## [About this task]
Below are some records. Set down exactly the line holding "[0:02.70-0:03.60]" and every later line through the end, omitting the pictures.

*** Listed entries Section Begins ***

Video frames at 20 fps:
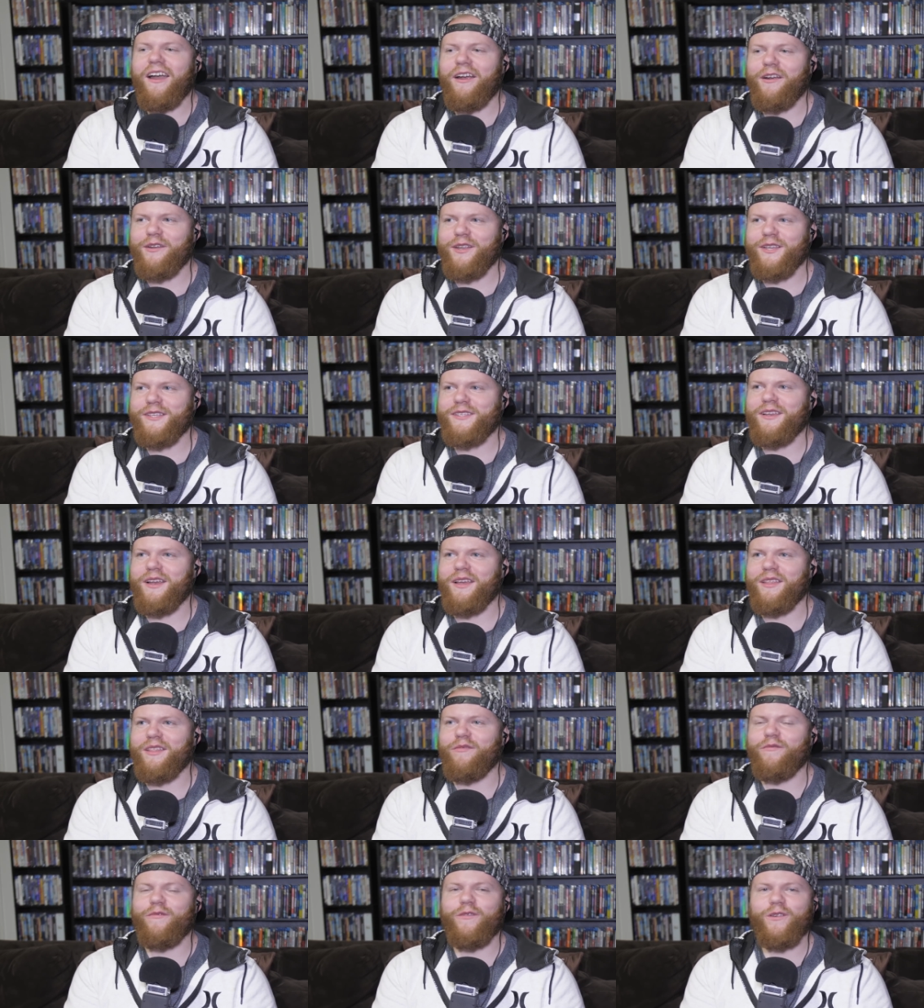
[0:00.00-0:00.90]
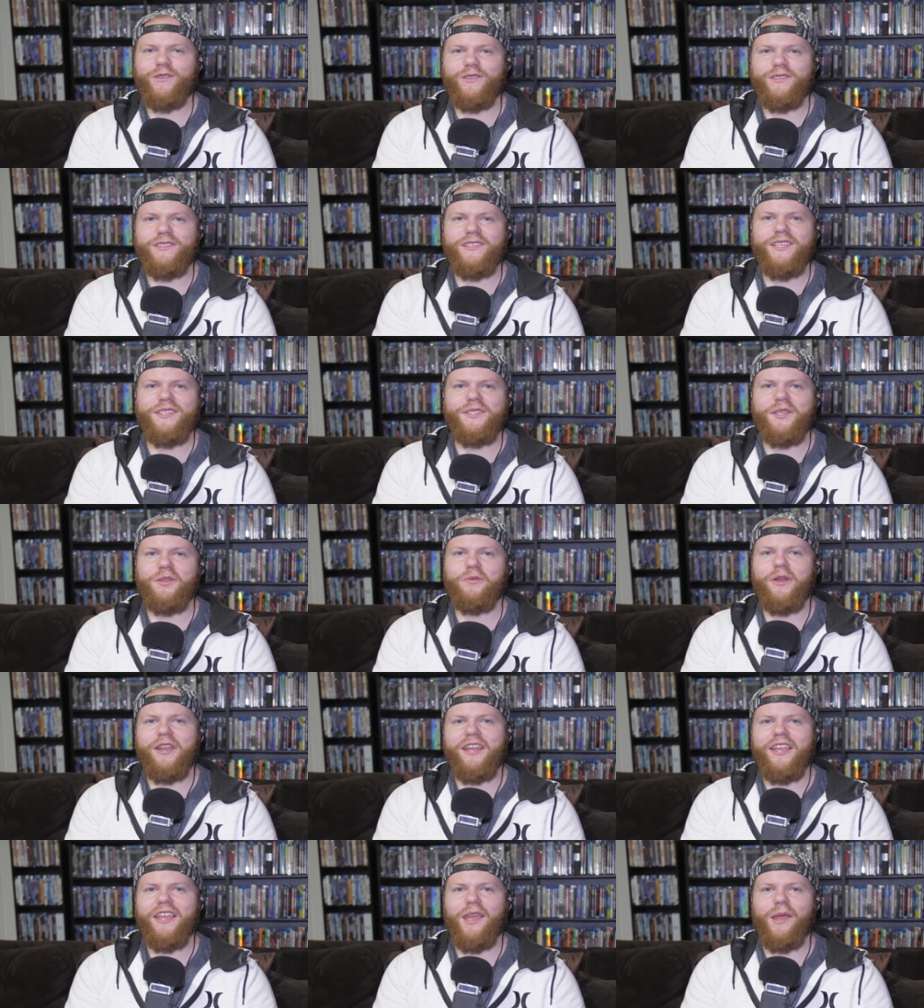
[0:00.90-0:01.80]
I already saw the first season
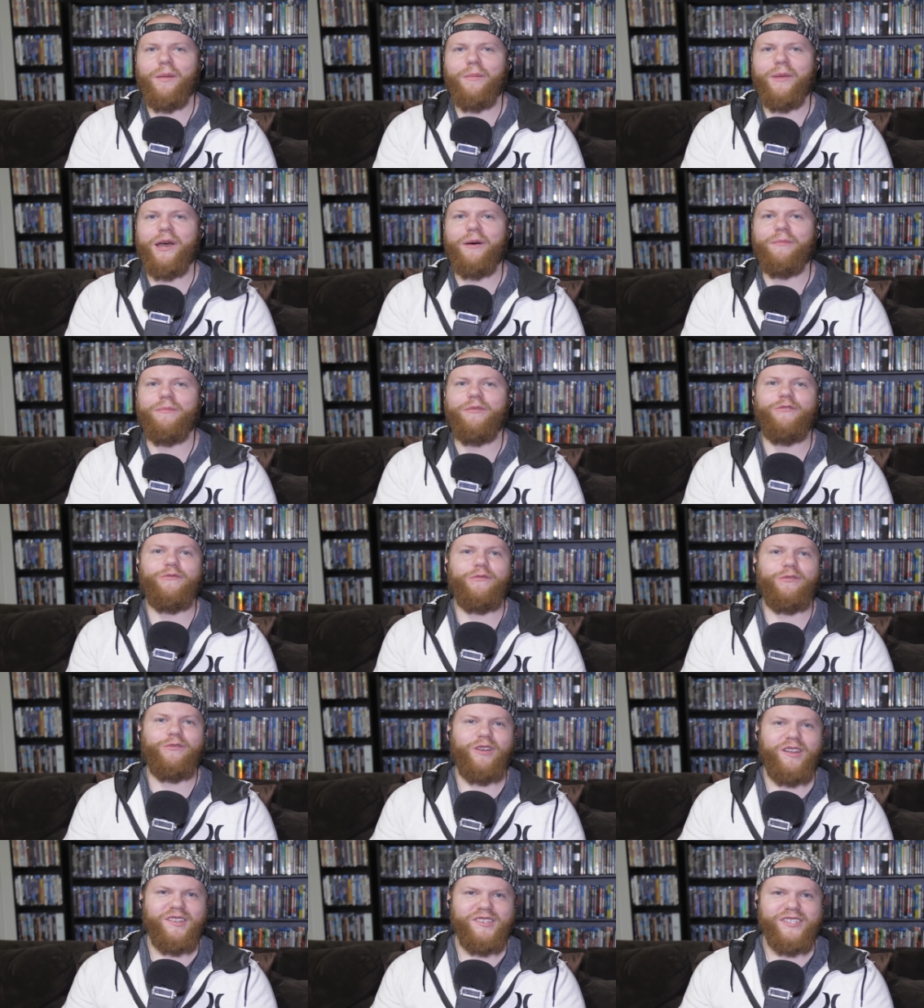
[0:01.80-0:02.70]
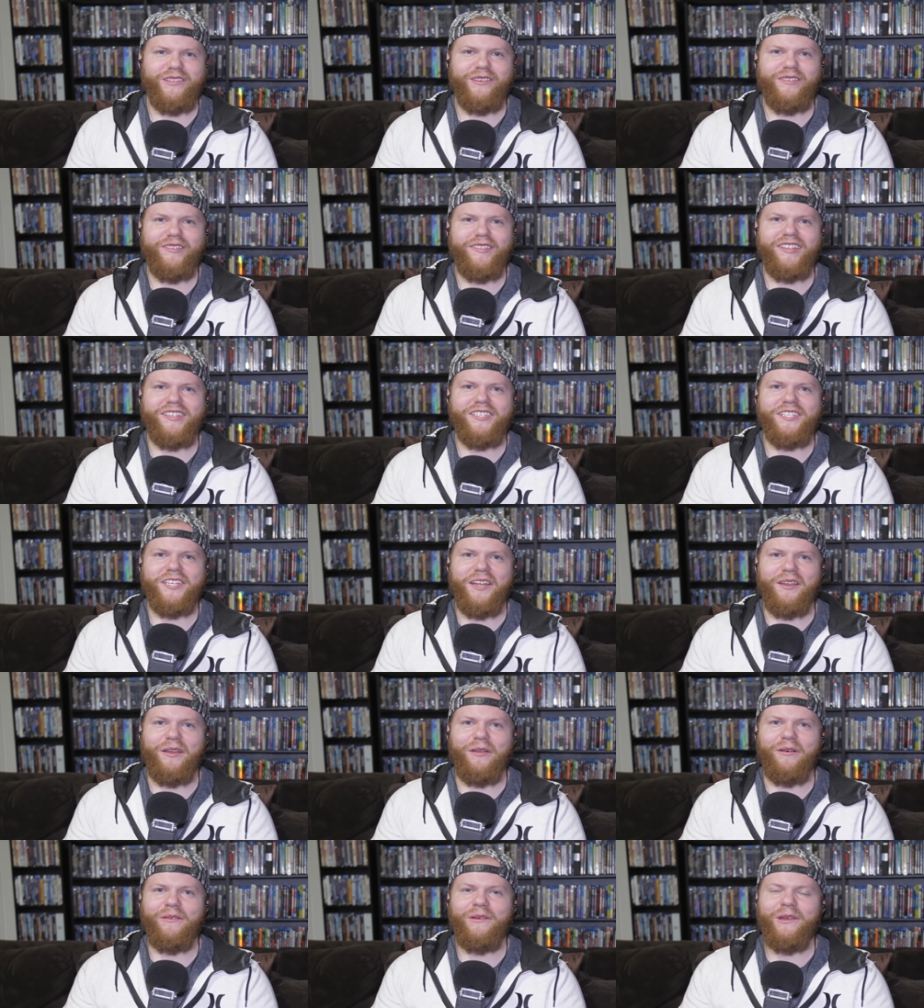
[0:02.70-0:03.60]
when it came out before I started the
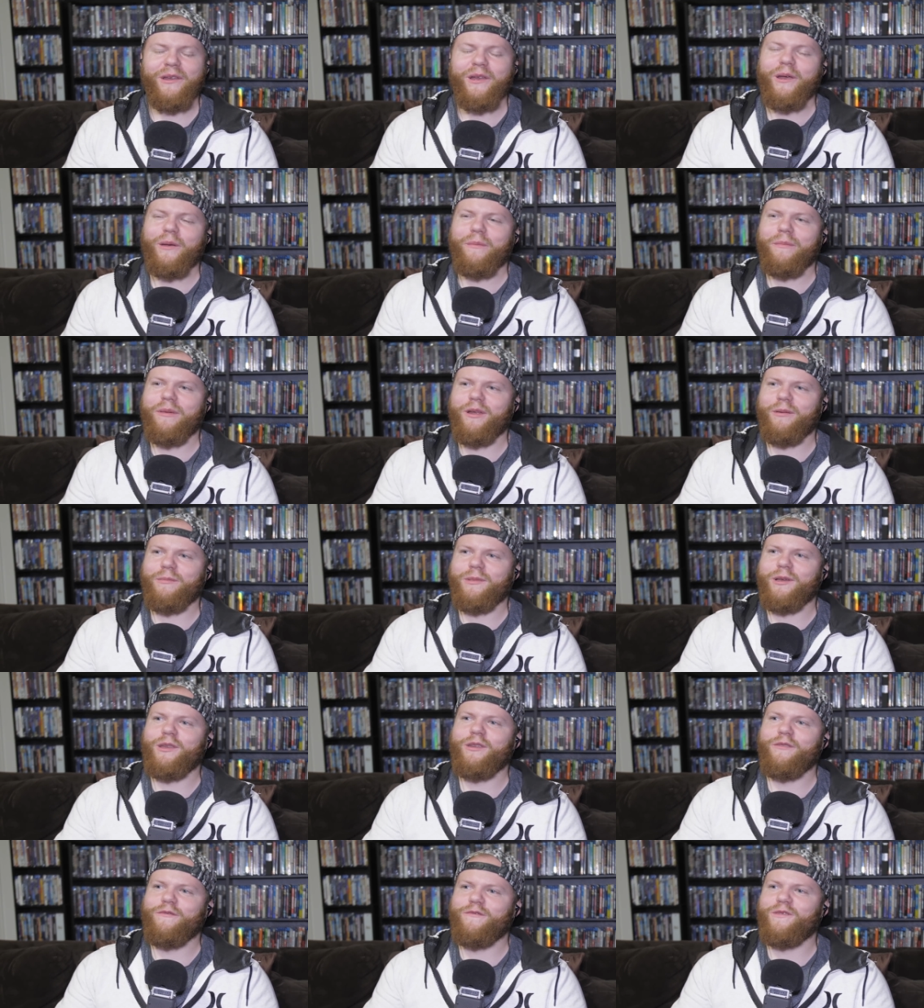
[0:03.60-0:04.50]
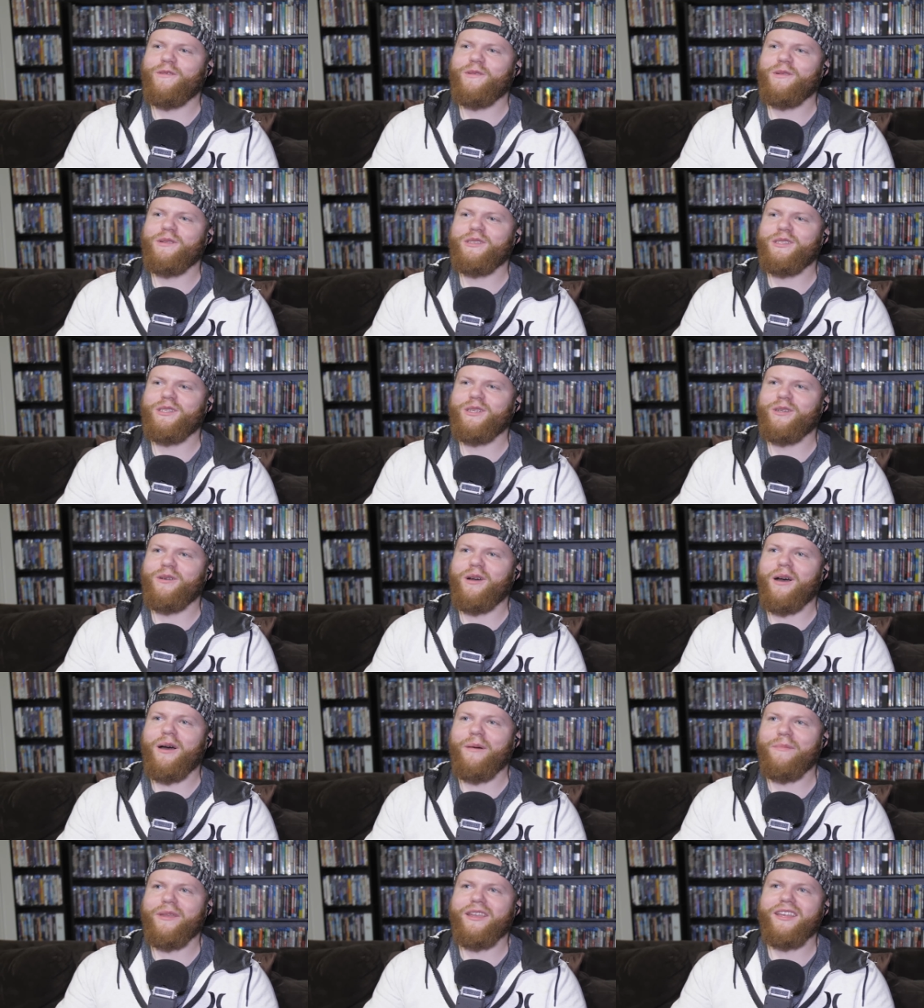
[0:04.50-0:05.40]
channel, but I'm looking forward to
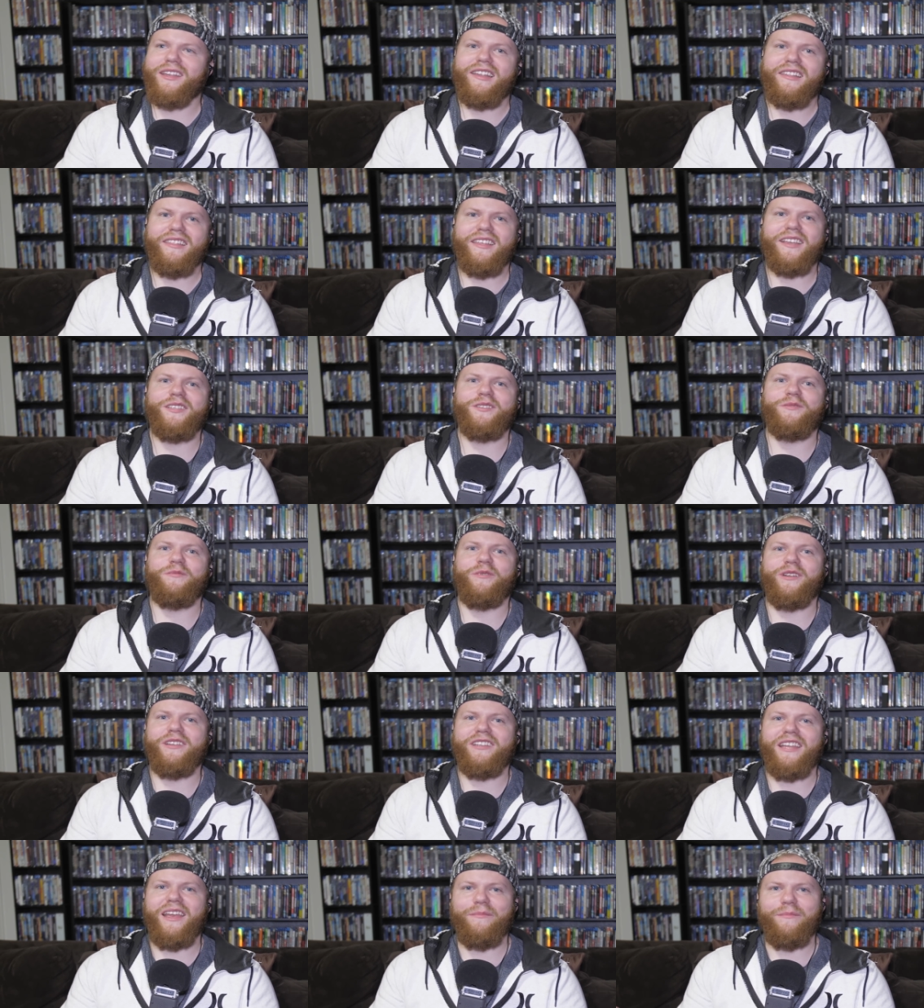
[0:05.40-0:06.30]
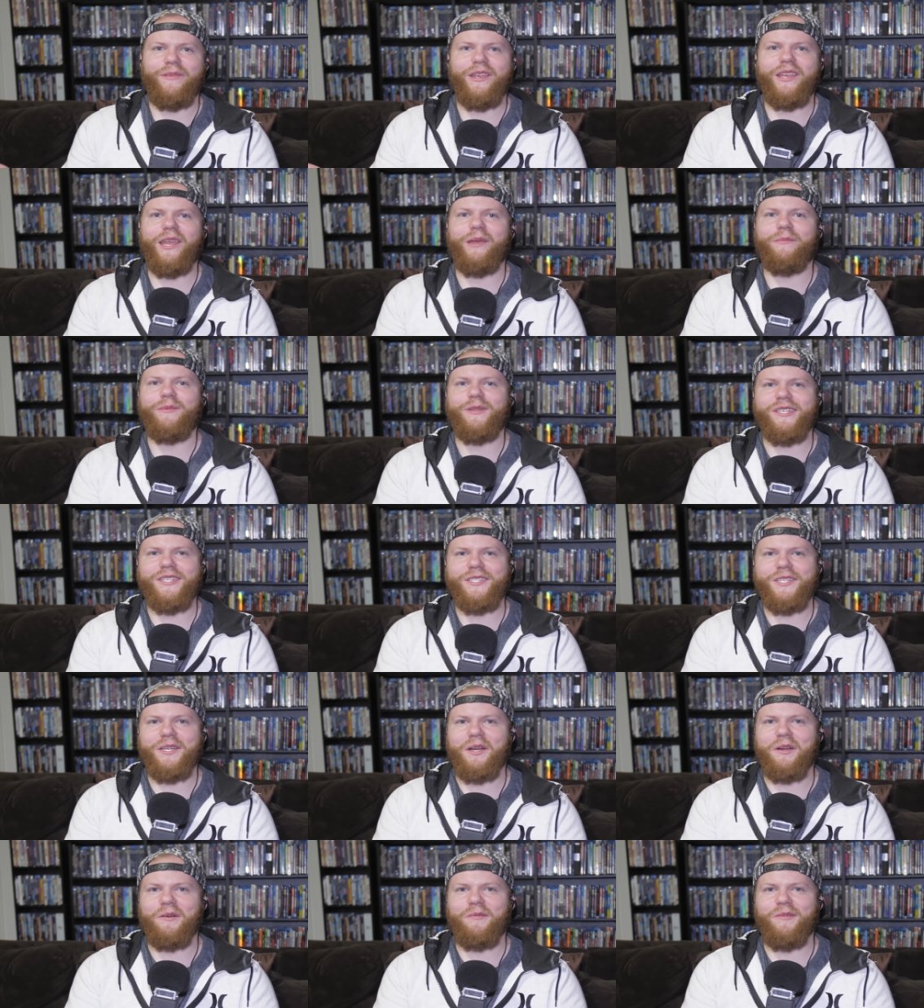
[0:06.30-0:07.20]
hopping into this one and being able to
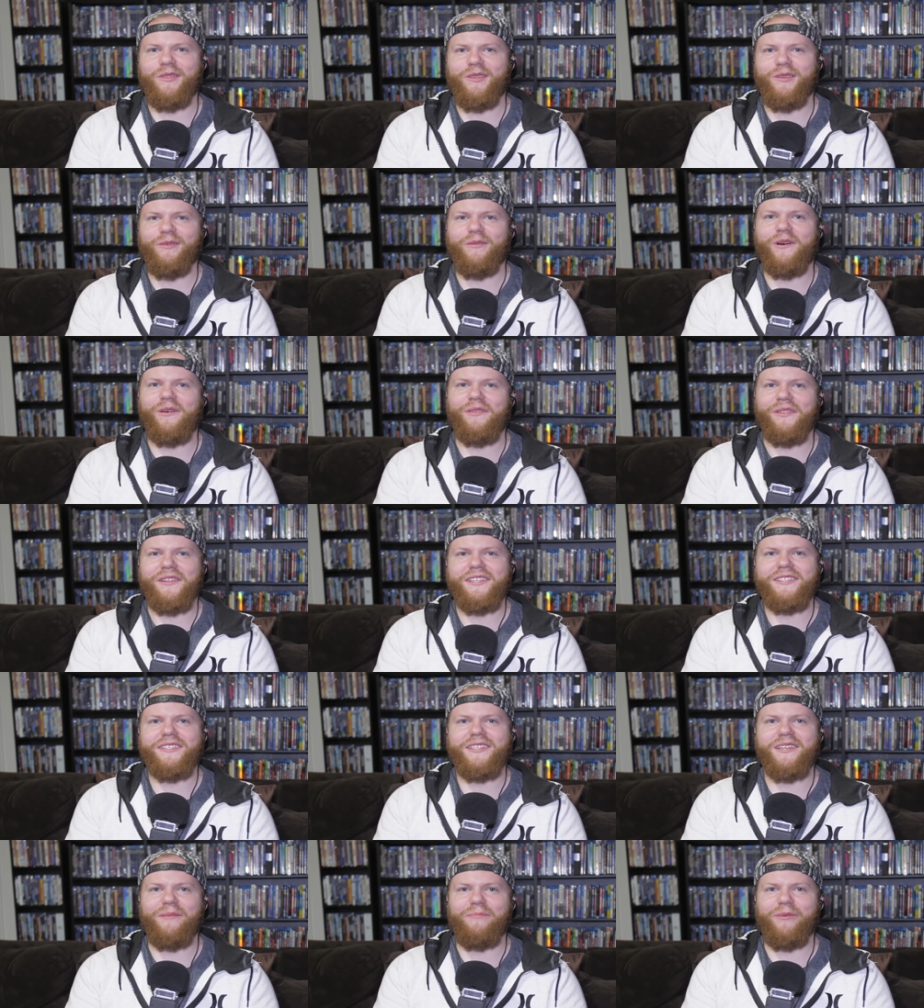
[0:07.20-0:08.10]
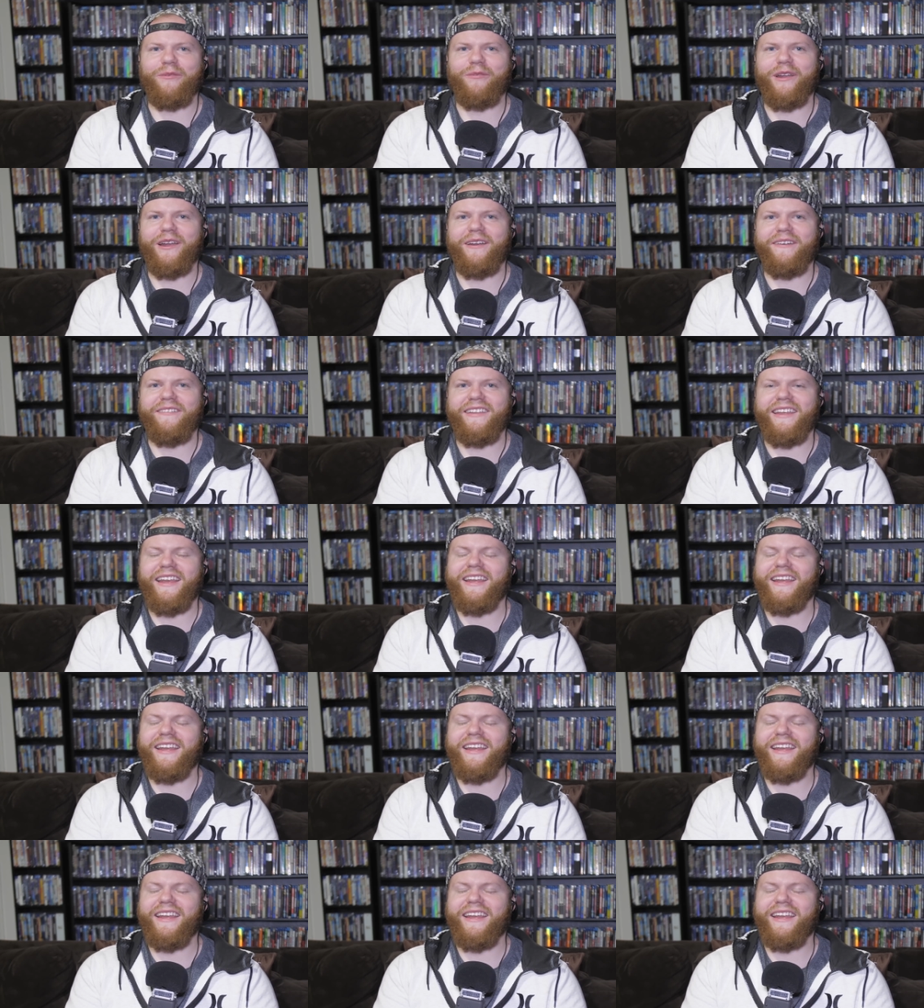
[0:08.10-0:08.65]
share it with you all this time around.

*** Listed entries Section Ends ***

## [Task solution]
[0:02.70-0:03.60]
when it came out before I started the
[0:03.60-0:04.50]
[0:04.50-0:05.40]
channel, but I'm looking forward to
[0:05.40-0:06.30]
[0:06.30-0:07.20]
hopping into this one and being able to
[0:07.20-0:08.10]
[0:08.10-0:08.65]
share it with you all this time around.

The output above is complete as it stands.